# INPUT:
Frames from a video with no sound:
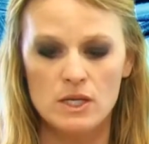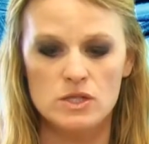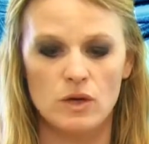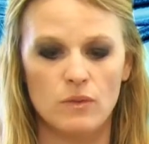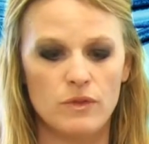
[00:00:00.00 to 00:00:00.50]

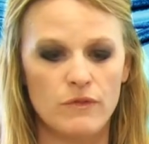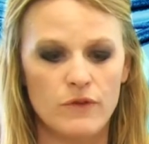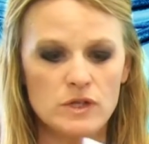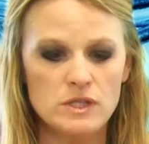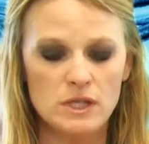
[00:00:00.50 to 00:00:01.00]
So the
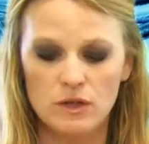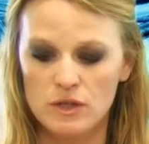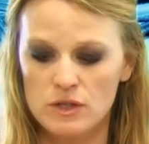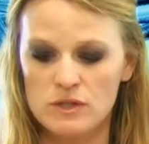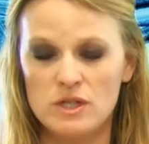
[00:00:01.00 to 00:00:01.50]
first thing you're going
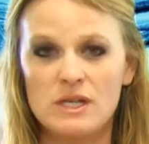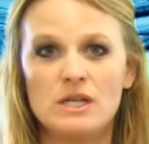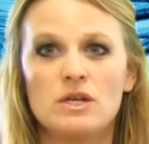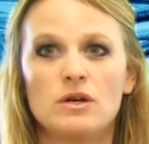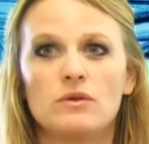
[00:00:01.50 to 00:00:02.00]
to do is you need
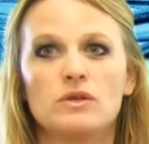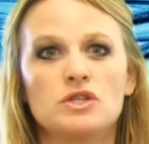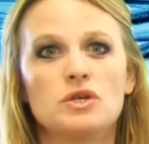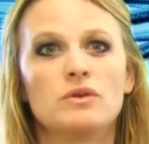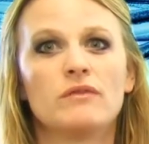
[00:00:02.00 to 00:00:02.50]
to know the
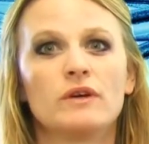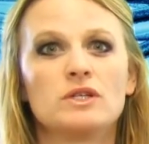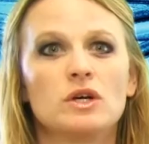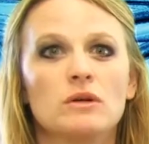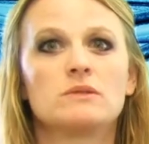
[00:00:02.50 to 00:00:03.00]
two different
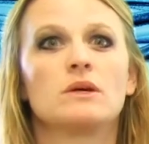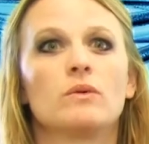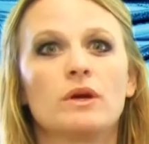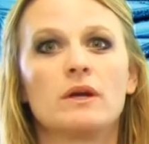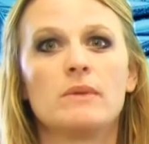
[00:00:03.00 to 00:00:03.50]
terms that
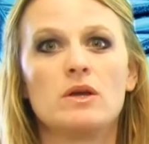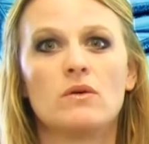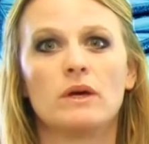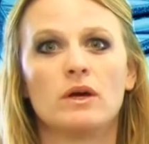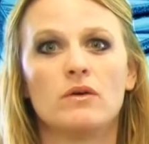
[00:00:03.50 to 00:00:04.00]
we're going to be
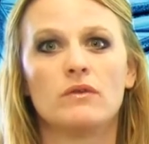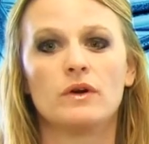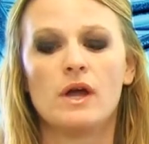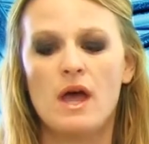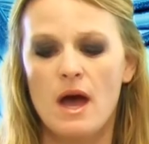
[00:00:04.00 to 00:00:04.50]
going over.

--

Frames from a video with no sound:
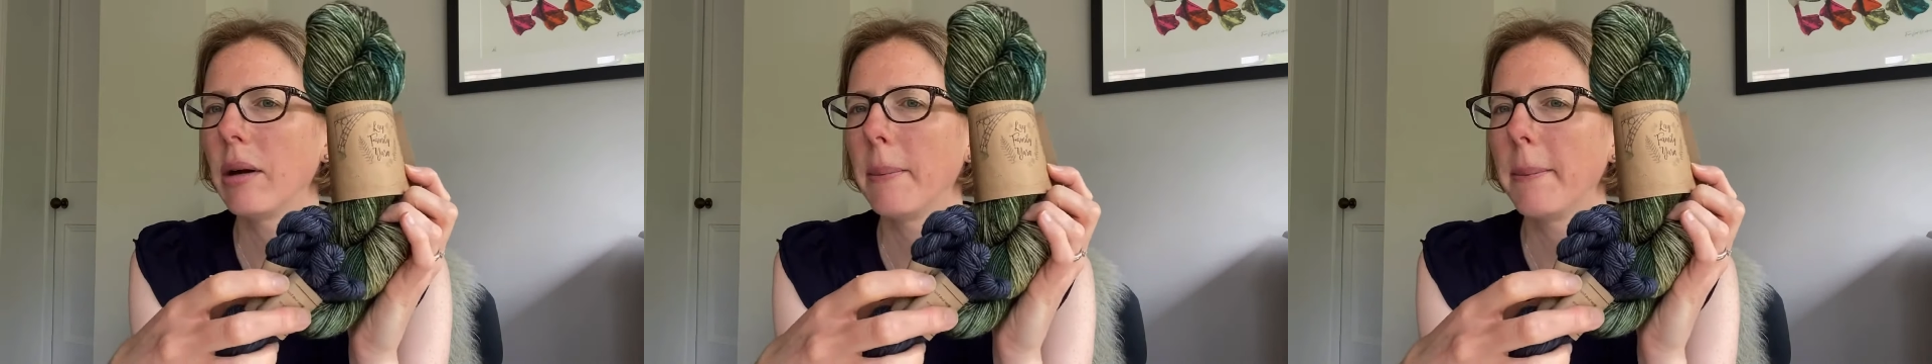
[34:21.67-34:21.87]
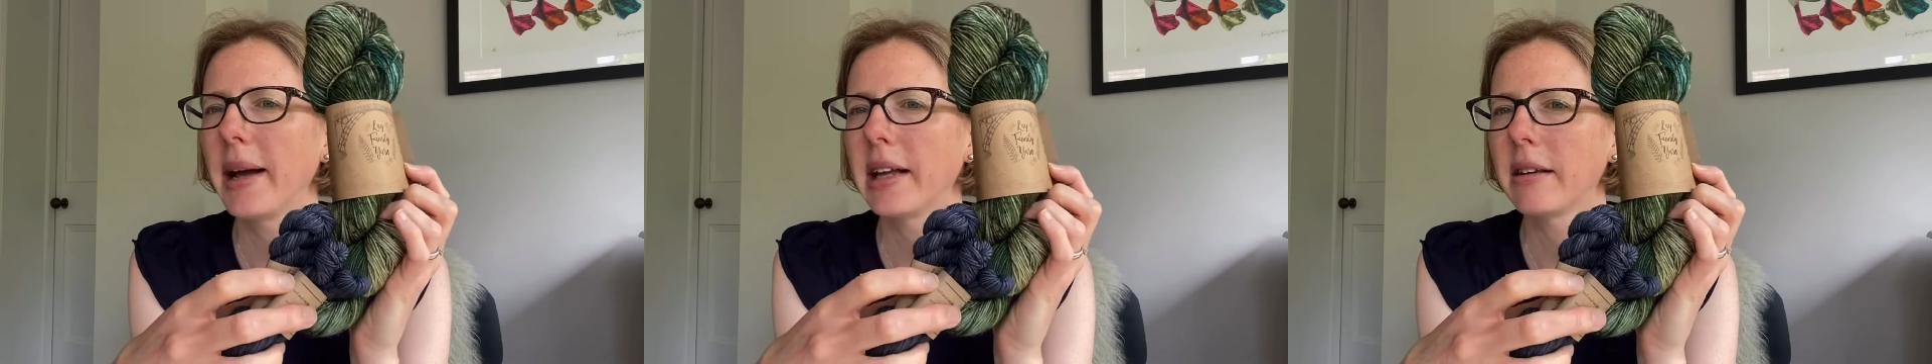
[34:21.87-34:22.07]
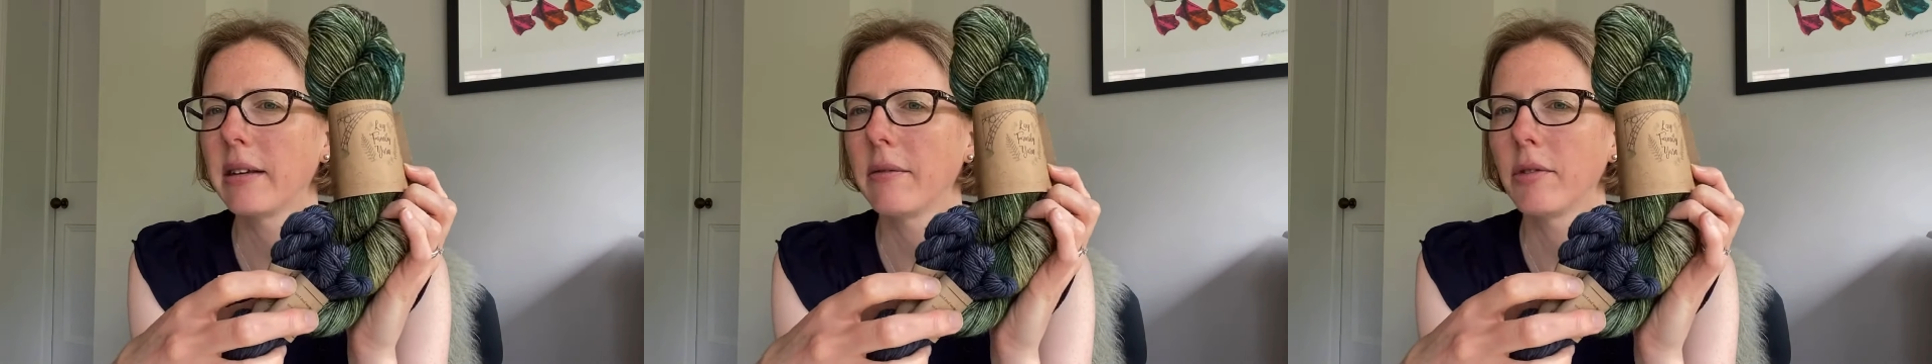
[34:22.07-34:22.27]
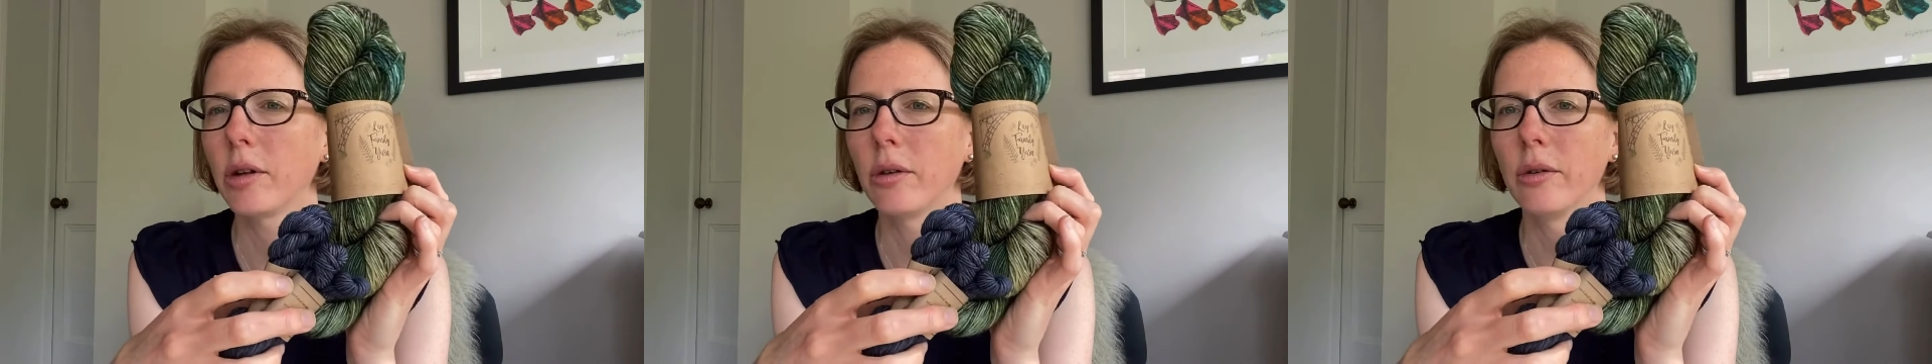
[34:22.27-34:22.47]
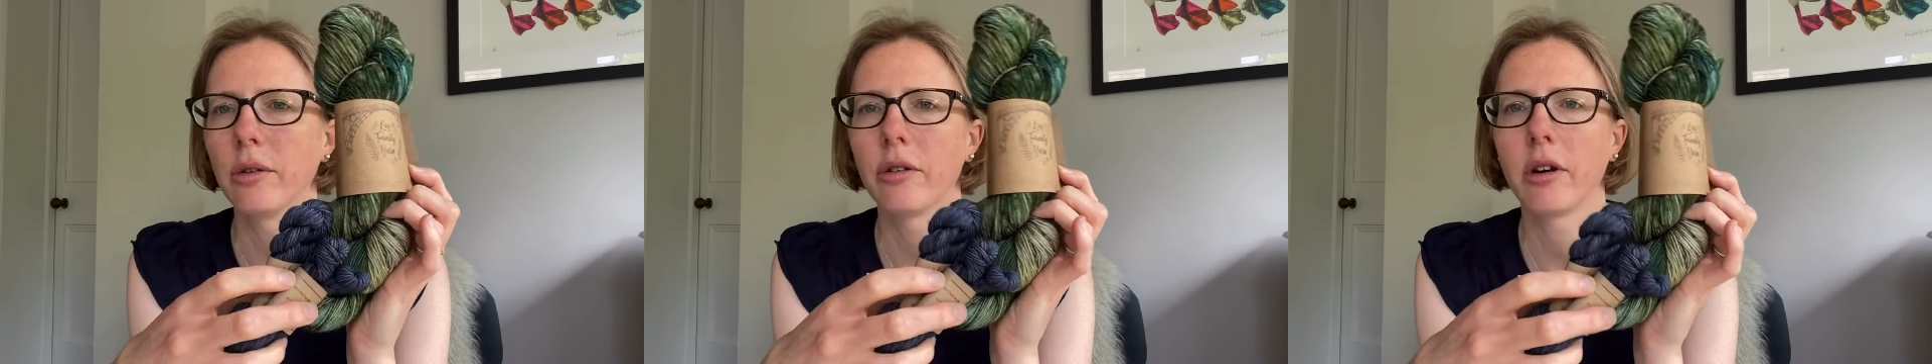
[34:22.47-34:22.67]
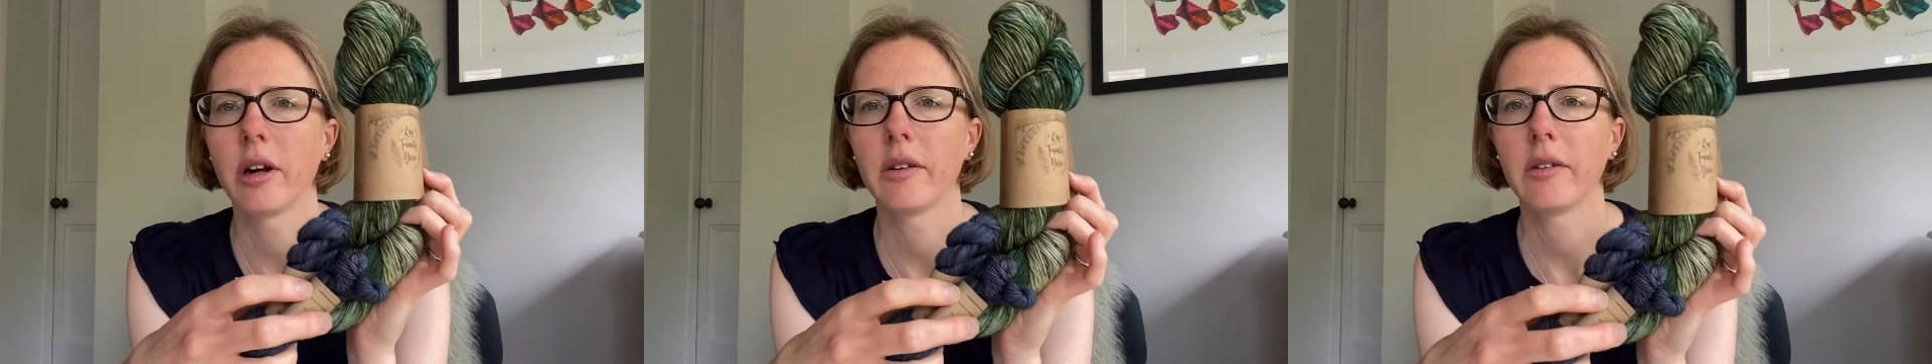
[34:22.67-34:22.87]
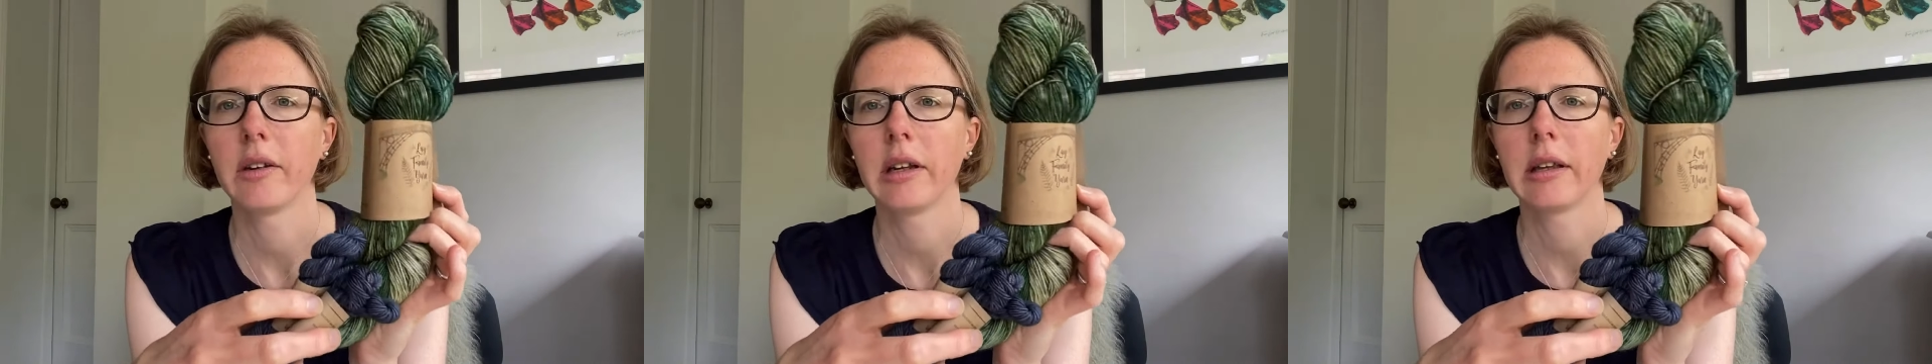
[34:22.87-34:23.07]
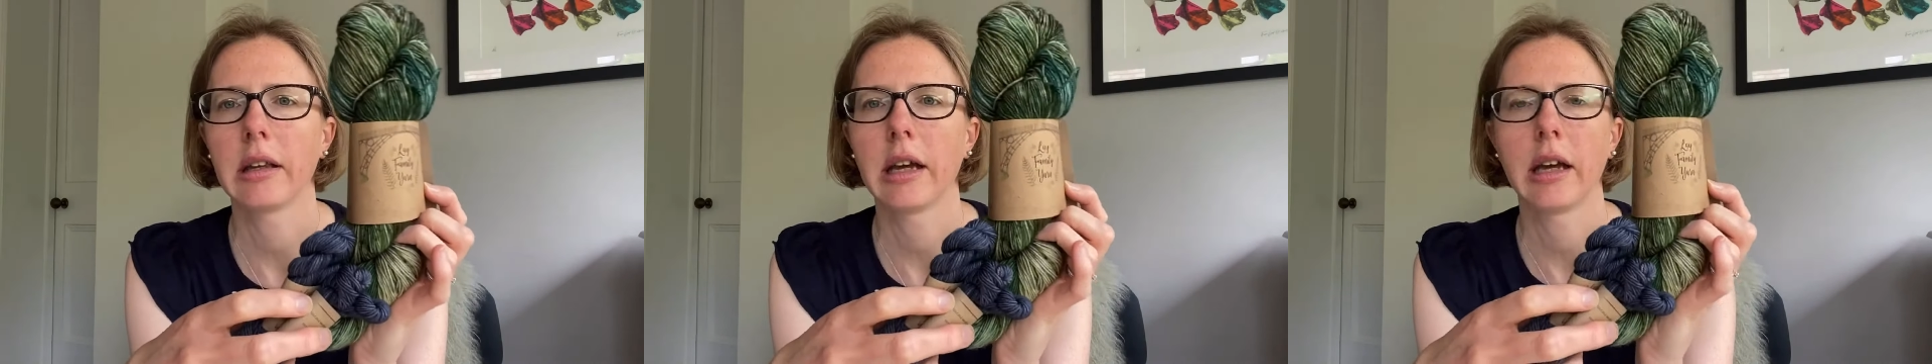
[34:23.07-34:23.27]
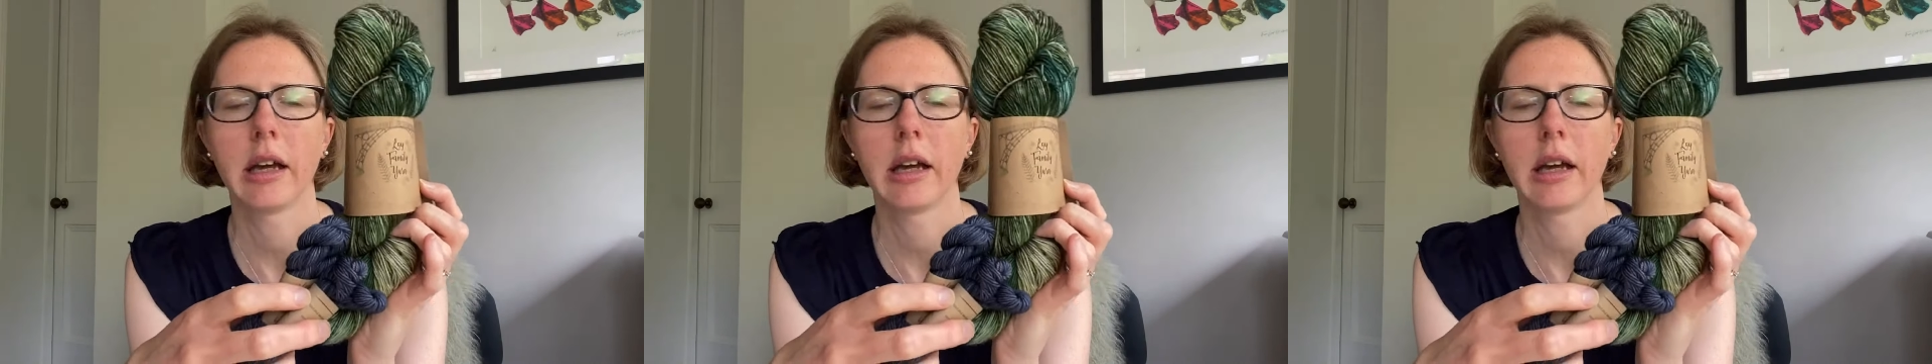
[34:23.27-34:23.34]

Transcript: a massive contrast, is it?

* * *

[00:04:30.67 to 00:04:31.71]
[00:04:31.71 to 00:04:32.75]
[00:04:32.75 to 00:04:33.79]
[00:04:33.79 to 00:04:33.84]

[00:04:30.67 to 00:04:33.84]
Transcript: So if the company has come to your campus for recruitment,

# WHAT YOU SHOULD DO:
From the listing above, output exactly the run of lines that starts with the line containing "[00:04:31.71 to 00:04:32.75]" and ends with the line containing "Transcript: So if".

# REPLY:
[00:04:31.71 to 00:04:32.75]
[00:04:32.75 to 00:04:33.79]
[00:04:33.79 to 00:04:33.84]

[00:04:30.67 to 00:04:33.84]
Transcript: So if the company has come to your campus for recruitment,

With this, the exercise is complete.